Coding scheme for new variables The coding scheme for the new variables in shown in the table below.
Using Recoding in SPSS to Create New Variables Select the Recode | Into Different Variables command from the Transform menu.
Creating the married variable First, select the variable to be dummy-coded, marital, from the list of variables and move it to the Numeric Variable -> Output Variable list box. Second, type in the name for the new variable and click on the Change button to replace the ? with this new variable name.
Assigning values to new variable Next, click on the Old and New Values button to assign values to the new variable.
Preserving missing values First, mark the System- or user-missing option button on the Old Value panel. Second, mark the System-missing option button on the New Value panel. Third, click on the Add button to include this recoding for the variable If we forget to explicitly assign missing values, cases with missing data will be recoded with a 0 and become part of the reference group.
Coding the married category First, to recode the 1 = married category to the dummy variable, mark the Value option button and type a 1 in the text box on the Old Value panel. Second, mark the Value option button and type a 1 in the text box on the New Value panel. This coding says: if they were originally in the married category for marital, they are assigned a value of 1 for the married dummy variable. Third, click on the Add button to include this recoding for the variable
Coding the other categories Second, mark the Value option button and type a 0 in the text box on the New Value panel. This coding says: if they were originally NOT in the married category for marital, they are assigned a value of 0 for the married dummy variable. First, to identify subjects in the categories other than married, mark the All other values option button on the Old Value panel. Third, click on the Add button to include this recoding for the variable
Completing the re-coding When we have completed the coding for the new variable, click on the Continue button.
Completing the married variable Click on the OK button to create the new variable in the data editor.
Variable and coding for widowed variable Following the same steps, we create the dummy variable for subjects who were 2 = widowed on the original marital variable. The coding is similar to that for married subjects, except the category that was originally coded 2 = widowed is translated into a 1 on the new variable.
Variable and coding for divorced variable Following the same steps, we create the dummy variable for subjects who were 3 = divorced on the original marital variable. The coding is similar to that for married subjects, except the category that was originally coded 3 = divorced is translated into a 1 on the new variable.
Variable and coding for separated variable Following the same steps, we create the dummy variable for subjects who were 4 = separated on the original marital variable.

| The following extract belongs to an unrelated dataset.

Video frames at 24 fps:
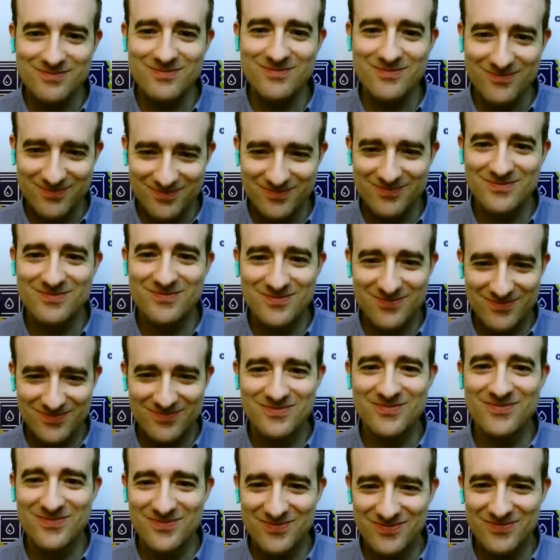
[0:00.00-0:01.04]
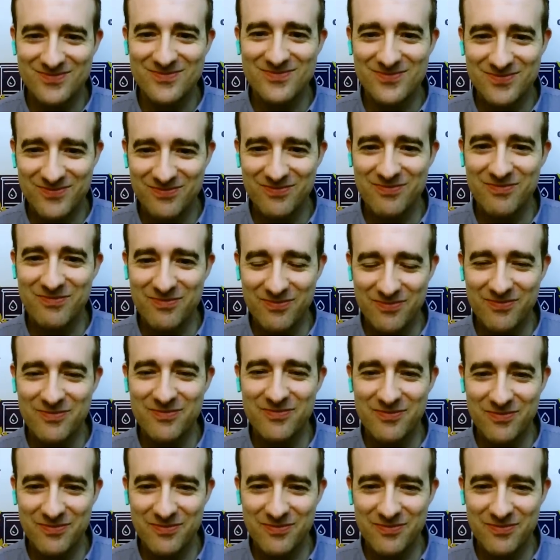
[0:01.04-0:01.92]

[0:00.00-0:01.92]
And I think the sentiment there kind of applies.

The coding is similar to that for married subjects, except the category that was originally coded 4 = separated is translated into a 1 on the new variable.
Dummy-coded variables for married subjects Subjects with a code value of 1 = married on the original marital variable now have a 1 for married and a 0 for the other new variables.
Dummy-coded variables for widowed subjects Subjects with a code value of 2 = widowed on the original marital variable now have a 1 for widowed and a 0 for the other new variables.
Dummy-coded variables for divorced subjects Subjects with a code value of 3 = divorced on the original marital variable now have a 1 for divorced and a 0 for the other new variables.
Dummy-coded variables for never married subjects Subjects with a code value of 5 = never married on the original marital variable now have a 0 for all new variables. This was the reference category.